Complacency on child birth mortality rates might be ending
30th December 2013 · 0 Comments
By Rita Henley Jensen
Contributing Writer
(Special to the Trice Edney News Wire from Women’s eNews) – Years of complacency about the worsening rates at which U.S. women – especially women of color – are dying or being injured during childbirth might be ending. In a one-week period last month maternal mortality in the United States suddenly gained significant attention in the political and corporate spheres.
In New York, the health committee of the City Council held on November 13 a public hearing on the city’s high maternal mortality rate among women of color. The city, where nine percent of all African Americans live, reported in 2010 that African-American women in New York City died nine times as often as white women from pregnancy-related causes.
Six days after the council hearing, Merck announced, in an unrelated event, a total of $6 million in donations to eight organizations to work toward reducing the number of U.S. women not living to see their child’s first birthday. Merck, the drug-making giant based in Whitehouse Station, N.J., will be donating $150,000 each to four grassroots organizations providing direct care to pregnant women and new mothers.
The rest of the money – Merck would not specify an amount – will go toward a collaborative research project among six states with maternal mortality review boards to develop best policies and practices to reduce maternal deaths and three projects with health professionals to improve responses to obstetric emergencies.
These two developments could indicate a growing realization that healthy mothers are crucial to reducing racial disparities in maternal deaths and premature or low-birth weight infants.
Women’s eNews is tied to both developments. With support from the W.K. Kellogg Foundation we have been reporting over several years on the unexplained and rarely questioned disparities in the high death rates among African-American women giving birth. After Women’s eNews hosted a Brooklyn meeting in May of this year, based on our coverage, the staff of the City Council health committee contacted us for assistance in planning the hearing.
The same series of news articles and videos also informed Merck about the need for leadership in saving the lives of mothers in the United States, in addition to other nations.
“On behalf of Merck for Mothers I would like to thank Women’s eNews for all of your dedication in helping to raise awareness of maternal mortality, particularly here in the United States,” Dr. Naveen Rao, head of Merck for Mothers, a $500 million global initiative, wrote to us in an email. “’Healthy Births, Healthy Moms: Black Maternal Health in America’ is a powerful series that will go a long way towards helping us reduce the growing rates of women dying from complications experienced during pregnancy and childbirth.”
Increasing Death Rates
The United States has the highest maternal mortality rate among developed nations. While across the globe the rates are dropping, by 2010 rates in the U.S. rose to 21 deaths per 100,000 births, according to the World Health Organization, twice the rate it was in 1990.
African-American families suffer a maternal mortality rate that’s three to four times higher than White women in the United States, according to the Association of Maternal and Child Health Programs. In addition, the number of maternal deaths in the United States may be significantly undercounted. Since 2007 the Atlanta-based Centers for Disease Control and Prevention has stopped publishing current U.S. maternal mortality data on its website because data is reported inconsistently.
Outside the circles of maternal health advocates, the growing numbers of U.S. women dying from pregnancy-related causes, regardless of race, has failed to catch public attention. For example, who knows that there is a federal program that hears experts’ testimony on what is needed to reduce maternal mortality in the United States? To find it you have to know what you are looking for and search “Task Force on Infant Morality” on the Health and Human Services website. The task force is said to be on hiatus and has no meetings planned.

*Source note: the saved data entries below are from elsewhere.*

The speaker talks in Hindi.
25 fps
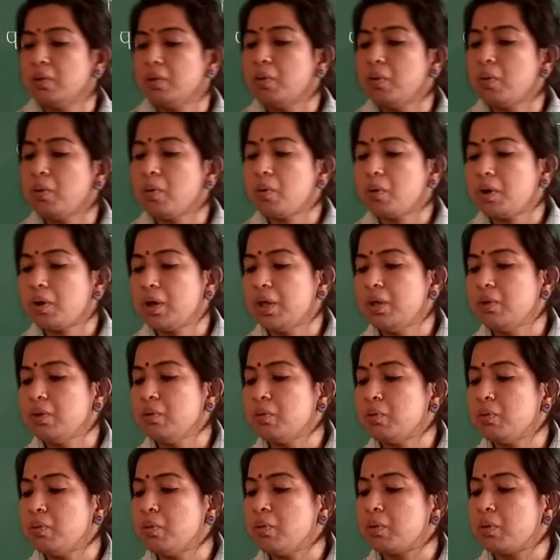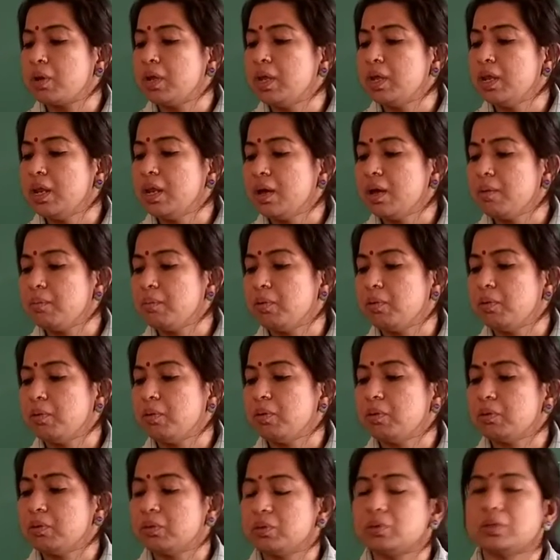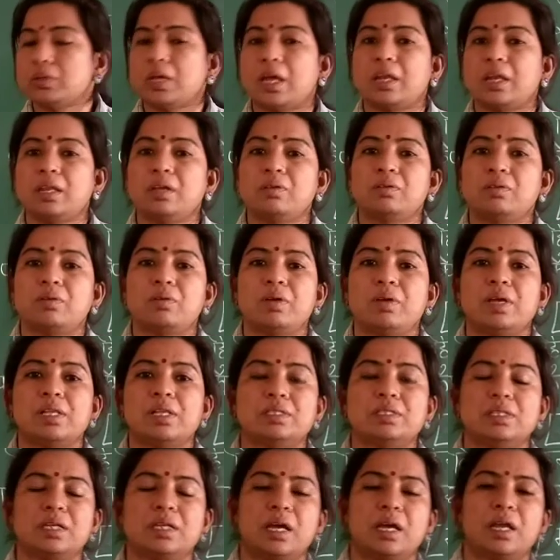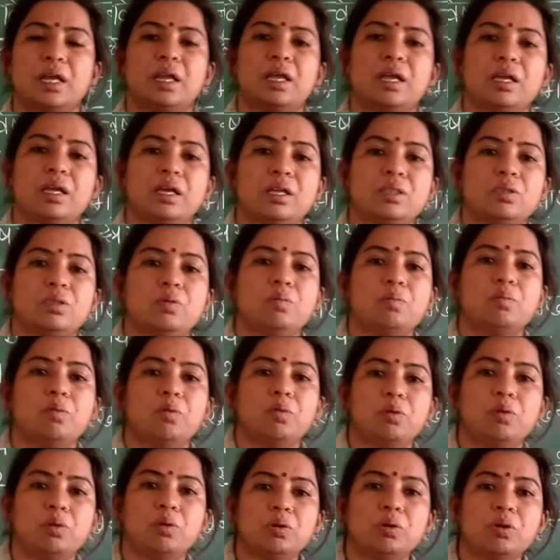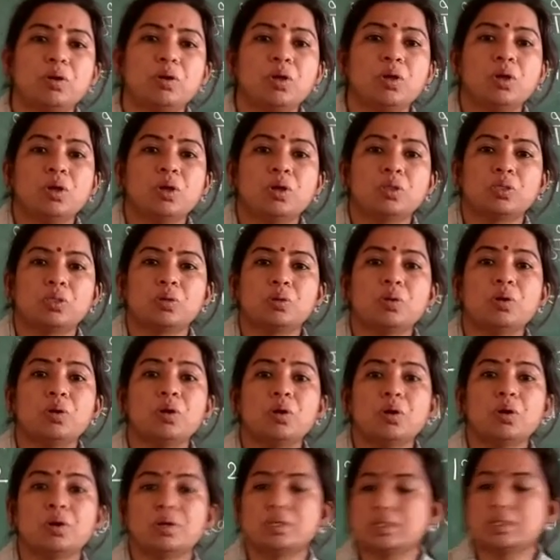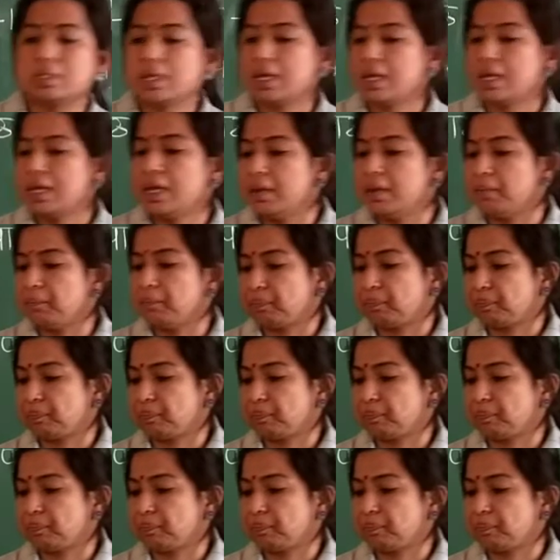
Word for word: हो गई कोकिला बोलो तो यानी कोयल से कह रहे हैं कि तुम बोलो तो सही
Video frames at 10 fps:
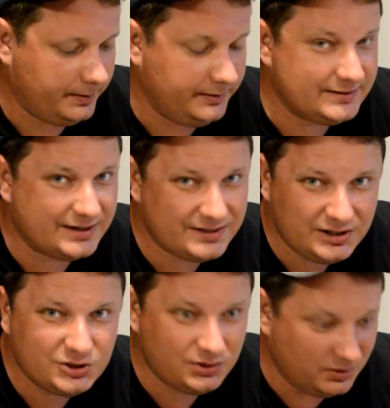Не сказать,
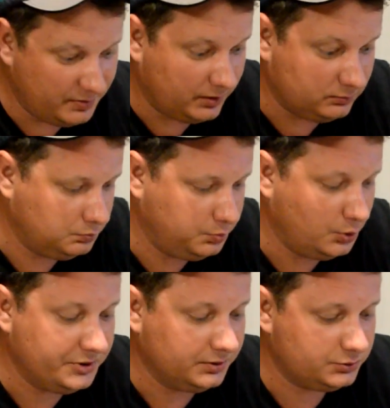что я прям
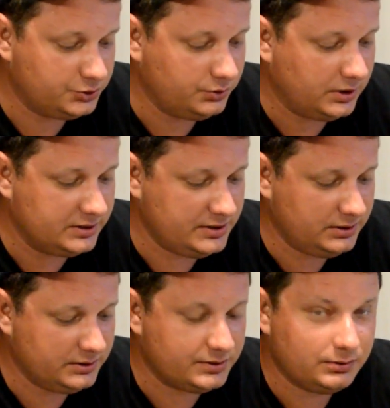понял, что как
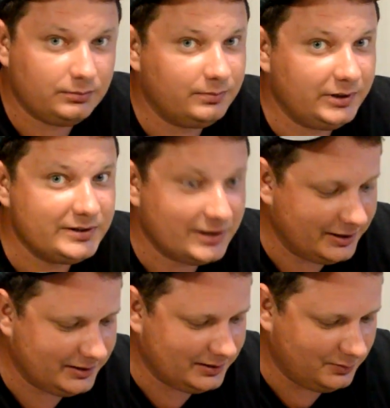делается, но близок к
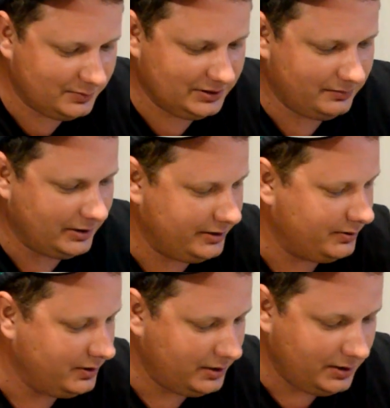этому пониманию.
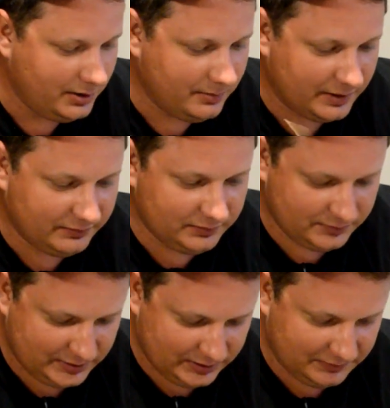Правда, вот
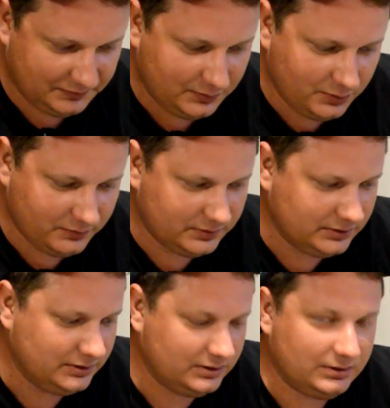с этой
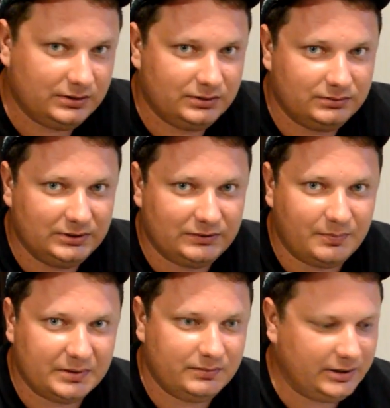фиговиной э, этого
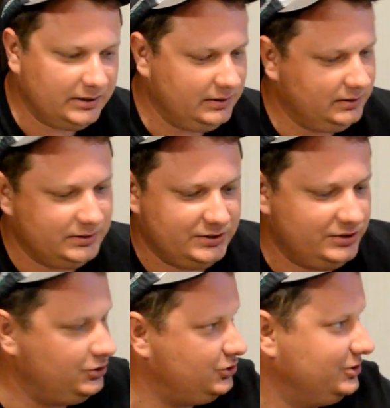понимания не
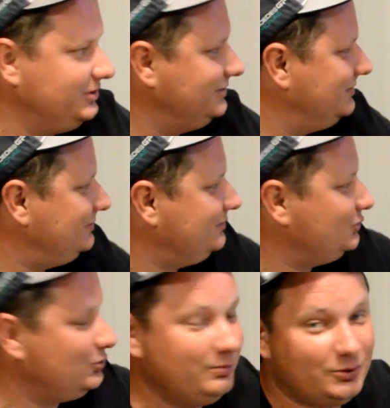достичь, потому
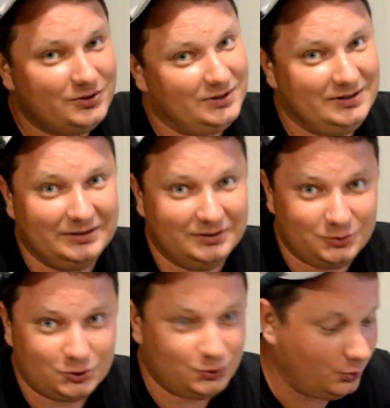что он просто делает то,
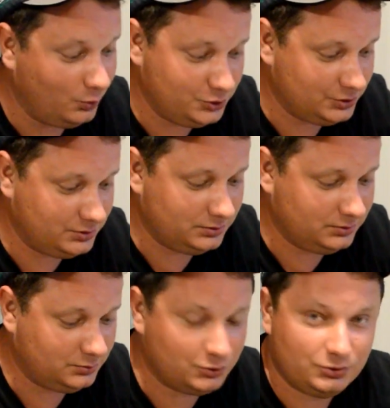что хочет, э,
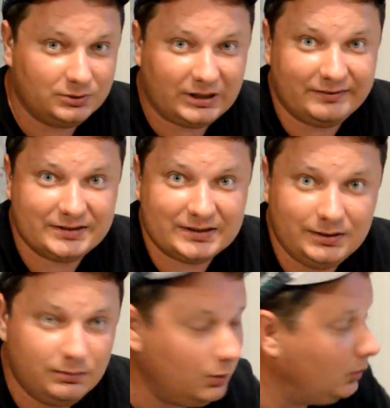то, что нравится
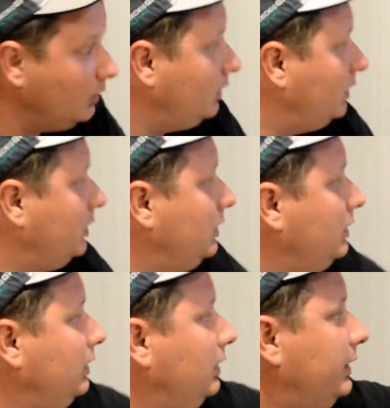ему.
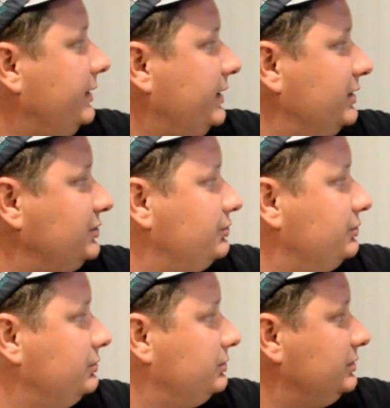А я
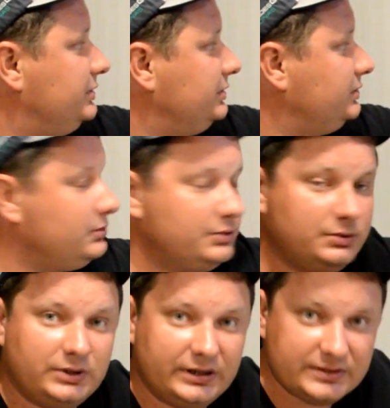хочу делать то, что
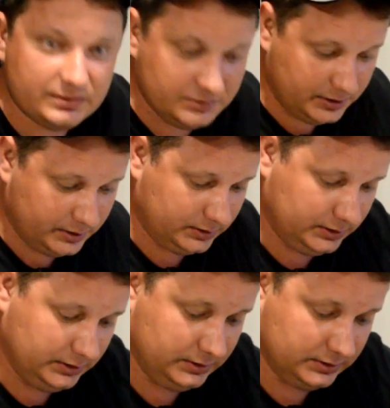нравится мне,
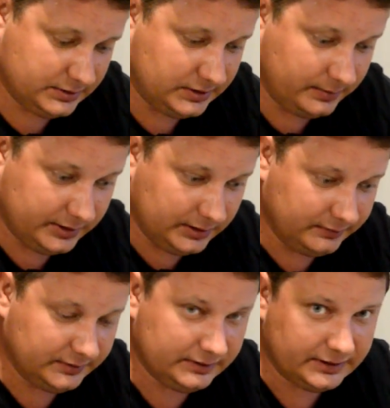и самое
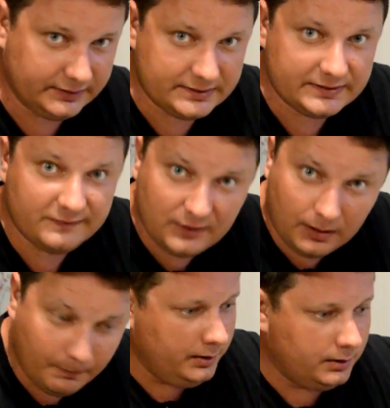главное, нравится вам.
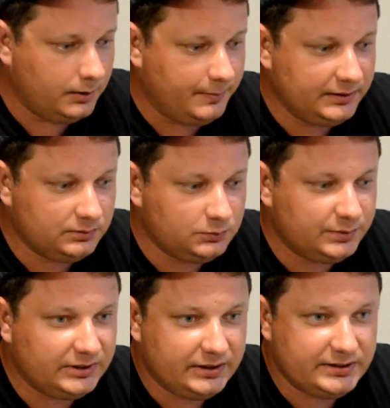А поэтому
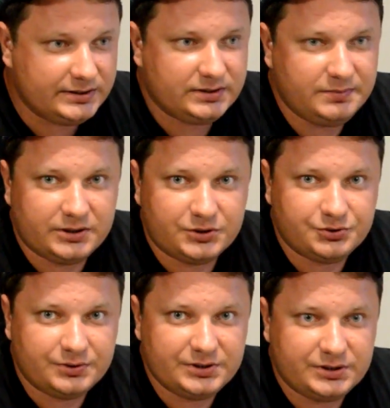подарить я себе хочу
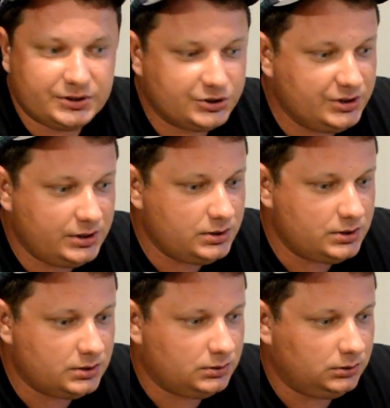на день
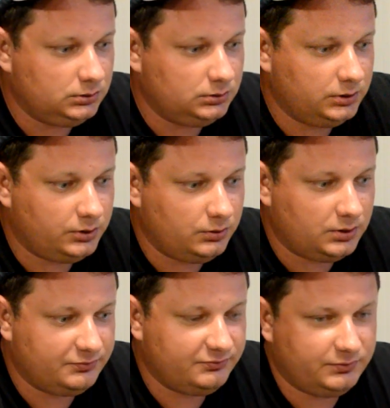рождения
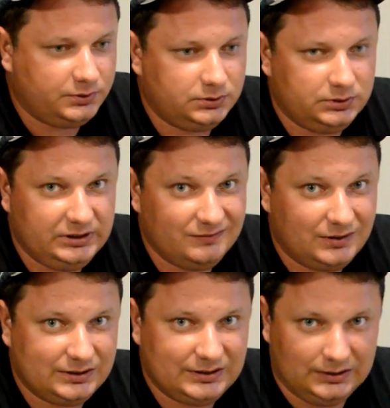аэрограф
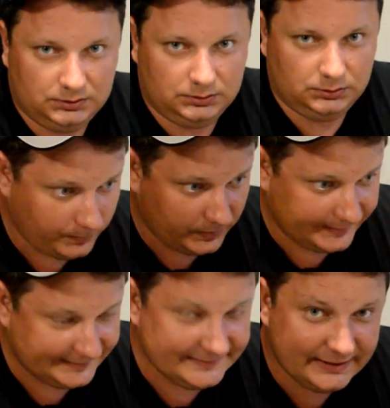Ивата –
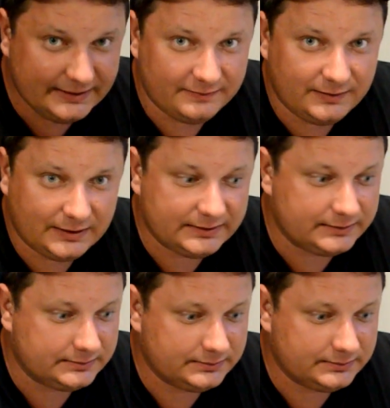да, и вата.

As for African-American maternal health, reports from the Office of Minority Health make rare, if any, mentions of maternal death disparities. The same is true for many other organizations advocating for improved health in African American communities.
Dr. Priya Agrawal, executive director of the Merck for Mothers campaign, said mothers dying in childbirth are an “unacceptable tragedy.” She added that the U.S. healthcare system does not have a standard routine for treating obstetric emergencies. “If you see one hospital, you have seen one hospital,” she said, emphasizing the lack of standard protocol for medical providers when mothers in labor are in urgent need of life-saving care.
“Every death must be counted and reviewed,” Agrawal said, “and the lessons shared.”
She added that the leading causes of maternal mortality in the United States are the same as elsewhere: post-partum hemorrhage, embolisms and preeclampsia.
Rita Henley Jensen is founder and editor in chief of Women’s eNews.